◆ **Exercise instructions**
Leaving out the pictures, print exactly the lines from the one holding "[00:00:03.76 to 00:00:04.71]" to the last line of the entries below, both included, and nothing more.

◆ **Recorded information**
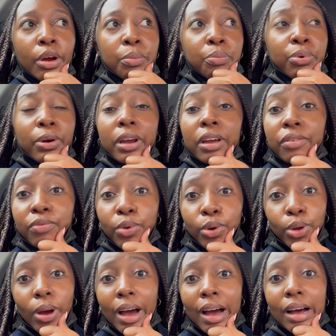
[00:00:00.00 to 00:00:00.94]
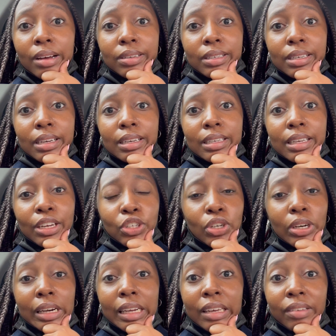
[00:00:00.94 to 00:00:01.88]
Pray for your houses that
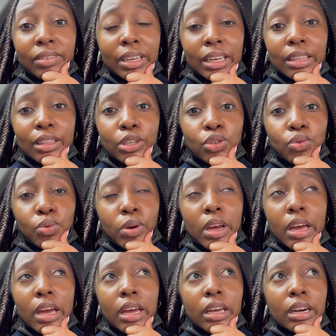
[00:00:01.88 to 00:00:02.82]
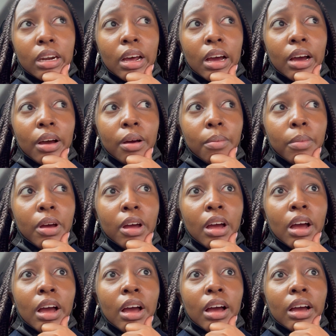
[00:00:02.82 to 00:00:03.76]
you're leaving in this rain.
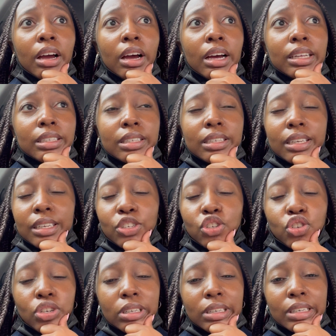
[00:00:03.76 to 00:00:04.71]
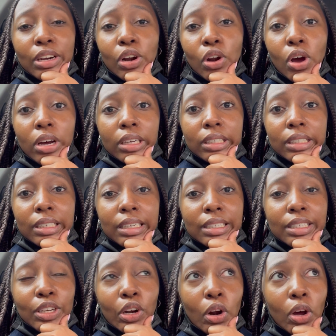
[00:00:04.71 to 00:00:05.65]
It's just a lot.
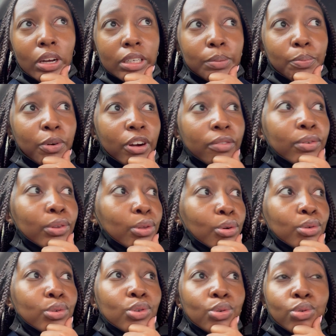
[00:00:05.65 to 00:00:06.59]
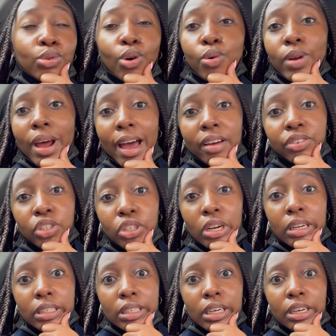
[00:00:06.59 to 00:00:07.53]
It's a lot. Pray for those who don't have
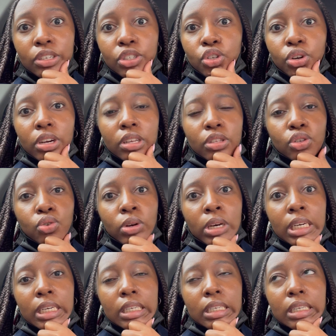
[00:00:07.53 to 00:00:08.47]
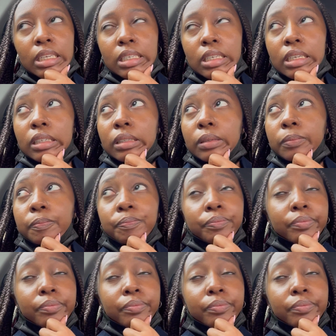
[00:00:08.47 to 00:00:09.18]
shelter during this rainy season.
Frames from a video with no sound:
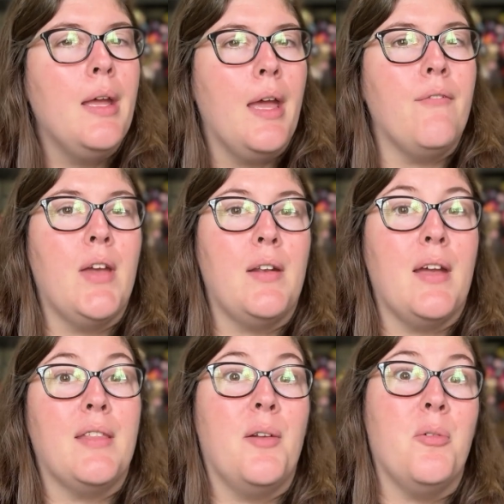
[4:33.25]
and found
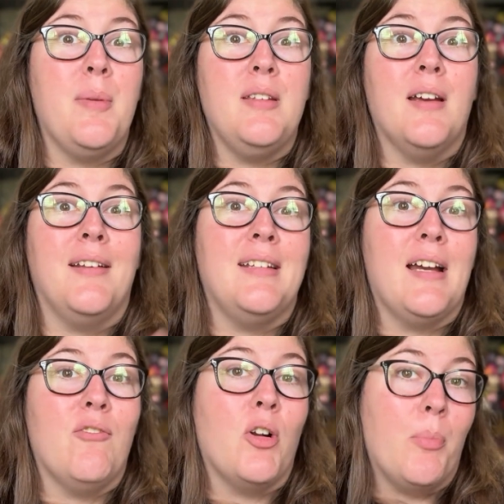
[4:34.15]
out that it would be done in
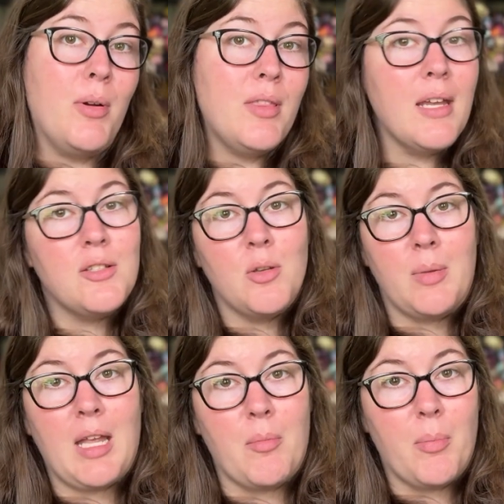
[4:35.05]
time for her birthday. So it
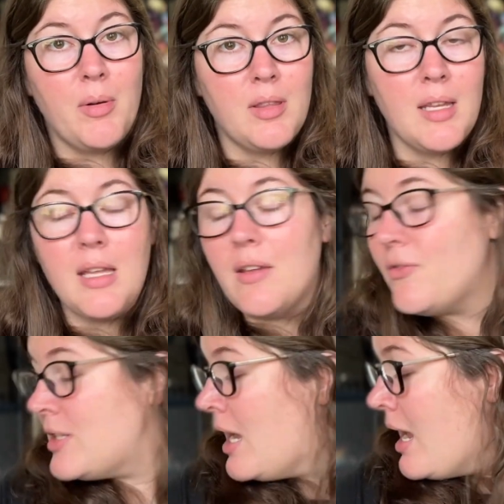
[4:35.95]
became a birthday gift.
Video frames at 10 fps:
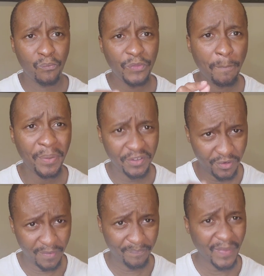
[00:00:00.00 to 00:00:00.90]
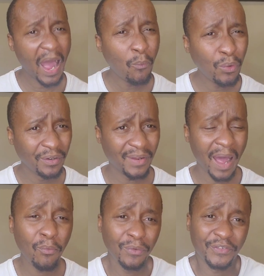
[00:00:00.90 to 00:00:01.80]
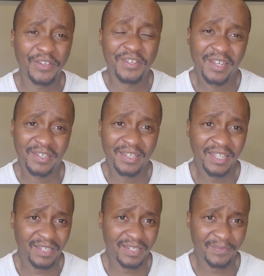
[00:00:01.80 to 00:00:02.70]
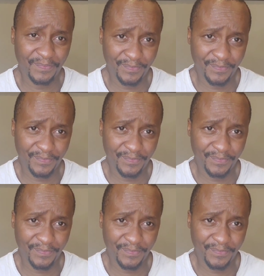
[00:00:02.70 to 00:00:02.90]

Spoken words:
the picture, I will suggest this.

◆ **Result below**
[00:00:03.76 to 00:00:04.71]
[00:00:04.71 to 00:00:05.65]
It's just a lot.
[00:00:05.65 to 00:00:06.59]
[00:00:06.59 to 00:00:07.53]
It's a lot. Pray for those who don't have
[00:00:07.53 to 00:00:08.47]
[00:00:08.47 to 00:00:09.18]
shelter during this rainy season.
Frames from a video with no sound:
[4:33.25]
and found
[4:34.15]
out that it would be done in
[4:35.05]
time for her birthday. So it
[4:35.95]
became a birthday gift.
Video frames at 10 fps:
[00:00:00.00 to 00:00:00.90]
[00:00:00.90 to 00:00:01.80]
[00:00:01.80 to 00:00:02.70]
[00:00:02.70 to 00:00:02.90]

Spoken words:
the picture, I will suggest this.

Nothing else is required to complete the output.